Gandharan bronze sculpture is rare, however the present example represents a type of standing Buddha prevalent in metal sculpture, with examples in the Metropolitan Museum of Art and the Victoria and Albert Museum, London, cf. U. von Schroeder, Indo-Tibetan Bronzes, pl. 4A-I. They are often associated with a characteristic backplate, a combined halo and an oval-shaped nimbus lined by spikes (see following lot). Relating this feature to painted halos around stucco images, early scholarship dated this whole group to as late as the 7th/8th century, cf. D. Barrett, "Gandhara Bronzes", The Burlington Magazine, 1960, vol. 102, pp. 361-65, while S. Czuma more recently argues for a considerably earlier dating, see Kushan Sculpture: Images from Early India, 1985, cat. no. 117.
The incised symbol on the chest represents the Indian shrivatsa symbol, a stylized orb radiating light. It first appears as a chest mark on Jain Tirthankaras of the Kushan period (compare lot 59) and later on images of Vishnu and other Hindu gods, not generally on images of Buddha. Referring to three Gandharan bronze figures of Shakyamuni bearing a similar feature, one in the Norton Simon Collection (von Schroeder, pl. 3B) and two others in private collections reputedly having been uncovered in eastern Afghanistan, N. Kreitman supports the notion of an Afghan sub-group of Gandharan bronzes, rather than the more common regional attribution to Pakistan, cf. The Crossroads of Asia, Transformation in Image and Symbol, Fitzwilliam Museum Cambridge, 1992, cat. no. 209, pp. 215-17. This is more recently confirmed by a technological examination, see C. Reedy, Himalayan Bronzes, Technology, Style, and Choices, 1997, cat. no. A7, p. 135f.

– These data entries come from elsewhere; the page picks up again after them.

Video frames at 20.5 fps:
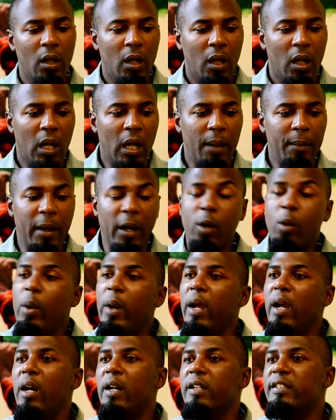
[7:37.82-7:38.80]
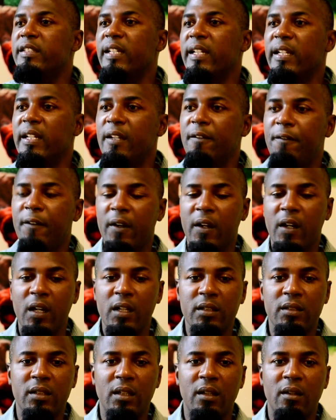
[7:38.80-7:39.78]
acquire a
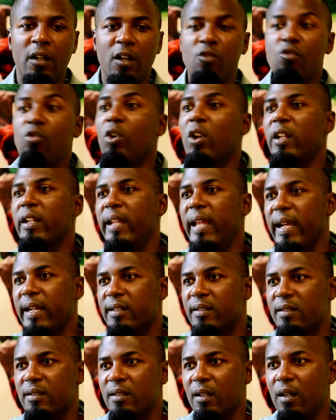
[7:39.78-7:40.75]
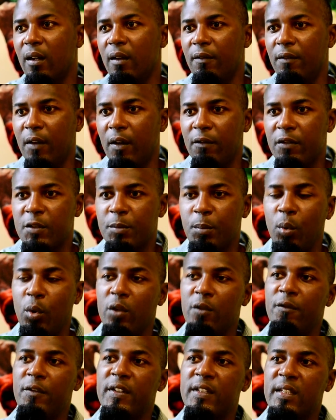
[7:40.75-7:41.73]
significant Rolodex of
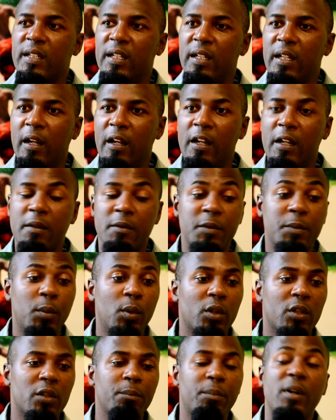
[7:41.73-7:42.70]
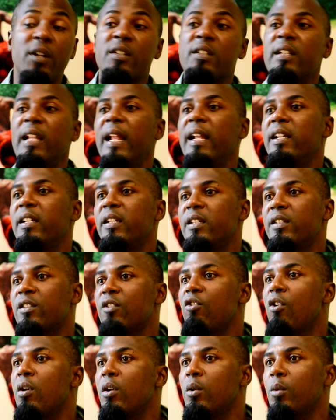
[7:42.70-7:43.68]
sporting personalities
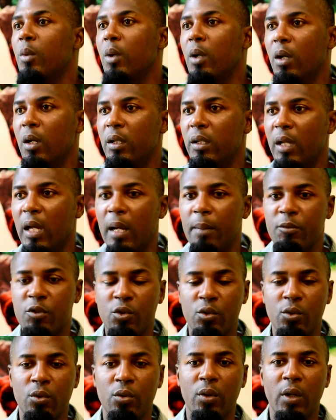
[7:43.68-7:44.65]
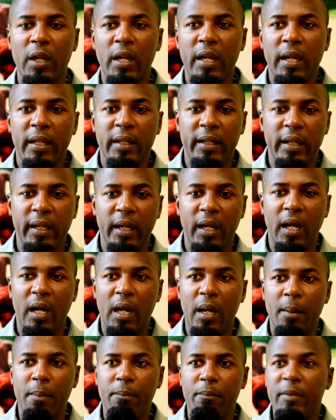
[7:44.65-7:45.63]
around the world through the
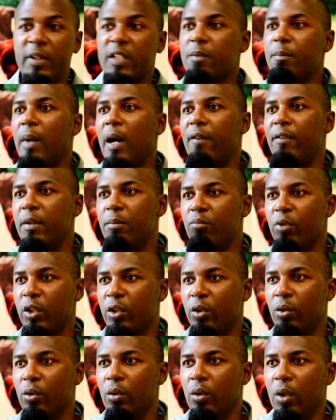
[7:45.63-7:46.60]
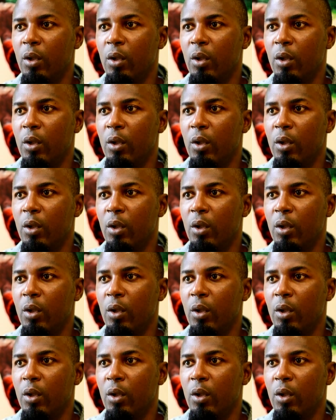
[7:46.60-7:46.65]
Miss Margaret Brito,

J. Boardman relates the strong classical influence prevailing in such Buddha images to the proximity in concept between Greek gods and Buddha, the 'man-god', "...no less for the narrative cycle of his story and appearance of his standing figure than for his humanity. As a result Buddhist art carried the subtle stamp of the classical for centuries and over thousands of miles." in: The Diffusion of Classical Art in Antiquity, 1993, p. 144.